POST /test/_bulk?refresh
{"index": {"_index": "test1"}}
{"s": 1, "m": 3.1415}
{"index": {"_index": "test1"}}
{"s": 2, "m": 1}
{"index": {"_index": "test2"}}
{"s": 3.1, "m": 2.71828}
POST /test*/_search?filter_path=aggregations
{
"aggs": {
"tm": {
"top_metrics": {
"metrics": {"field": "m"},
"sort": {"s": "asc"}
}
}
}
}
Which returns:
{
"aggregations": {
"tm": {
"top": [ {"sort": [3.0999999046325684], "metrics": {"m": 2.718280076980591 } } ]
}
}
}
While this is better than an error it probably isn’t what you were going for.

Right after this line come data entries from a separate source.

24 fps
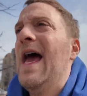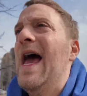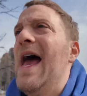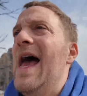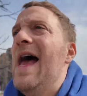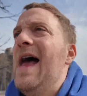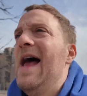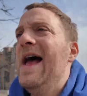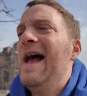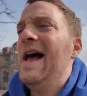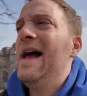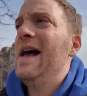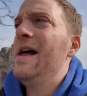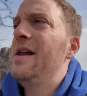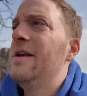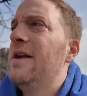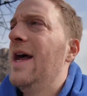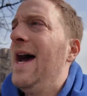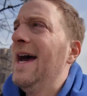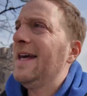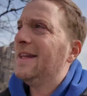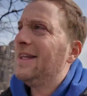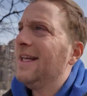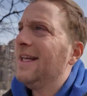
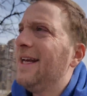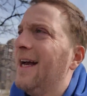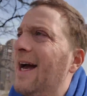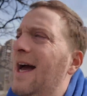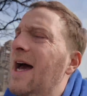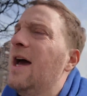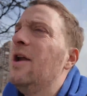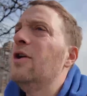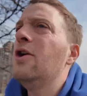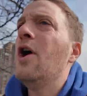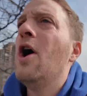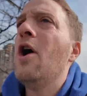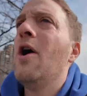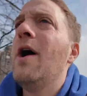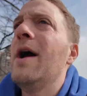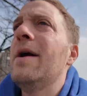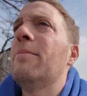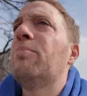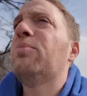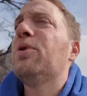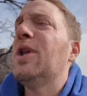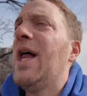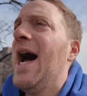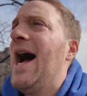And I think I
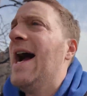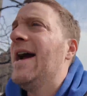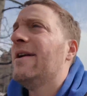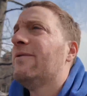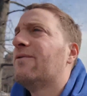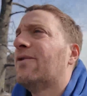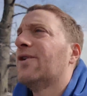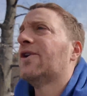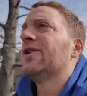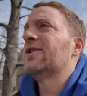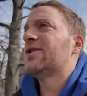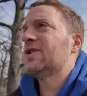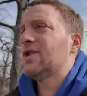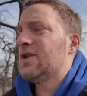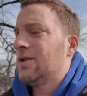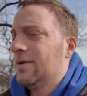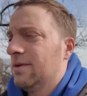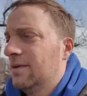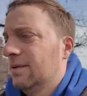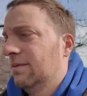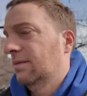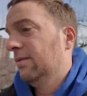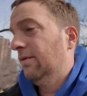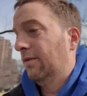applied for
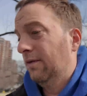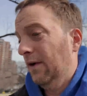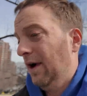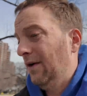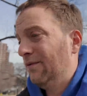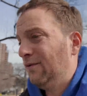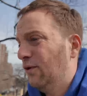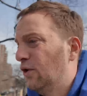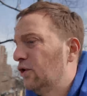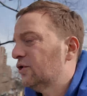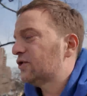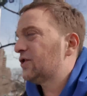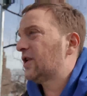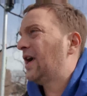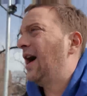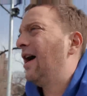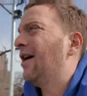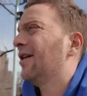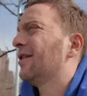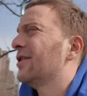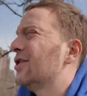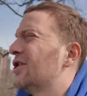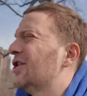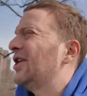a full
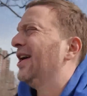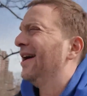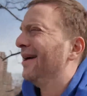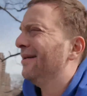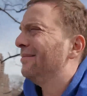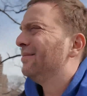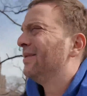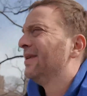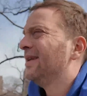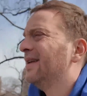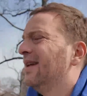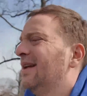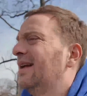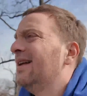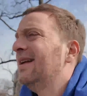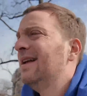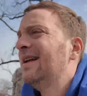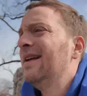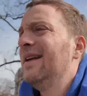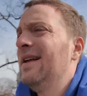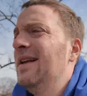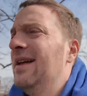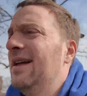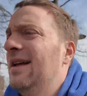scholarship
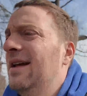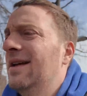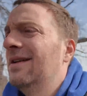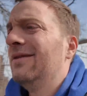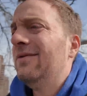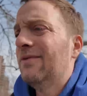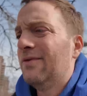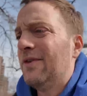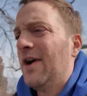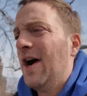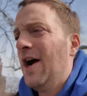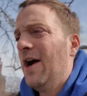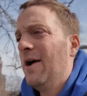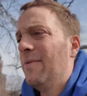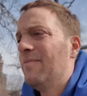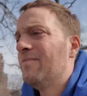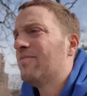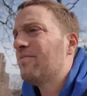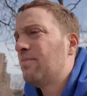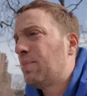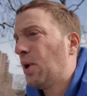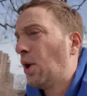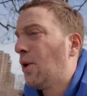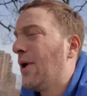
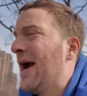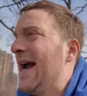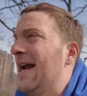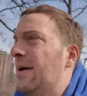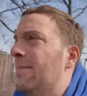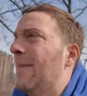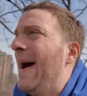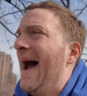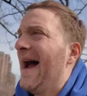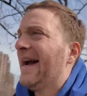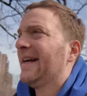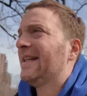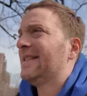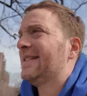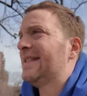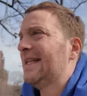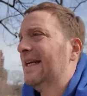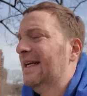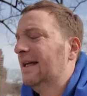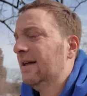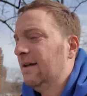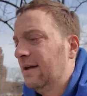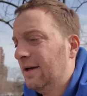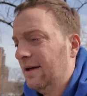from Parade
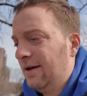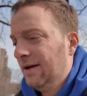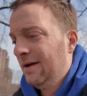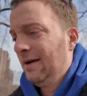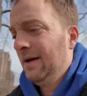magazine.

While it does lose some precision, you can explicitly cast the whole number fields to floating points with something like:
POST /test*/_search?filter_path=aggregations
{
"aggs": {
"tm": {
"top_metrics": {
"metrics": {"field": "m"},
"sort": {"s": {"order": "asc", "numeric_type": "double"}}
}
}
}
}
Which returns the much more expected:
{
"aggregations": {
"tm": {
"top": [ {"sort": [1.0], "metrics": {"m": 3.1414999961853027 } } ]
}
}
}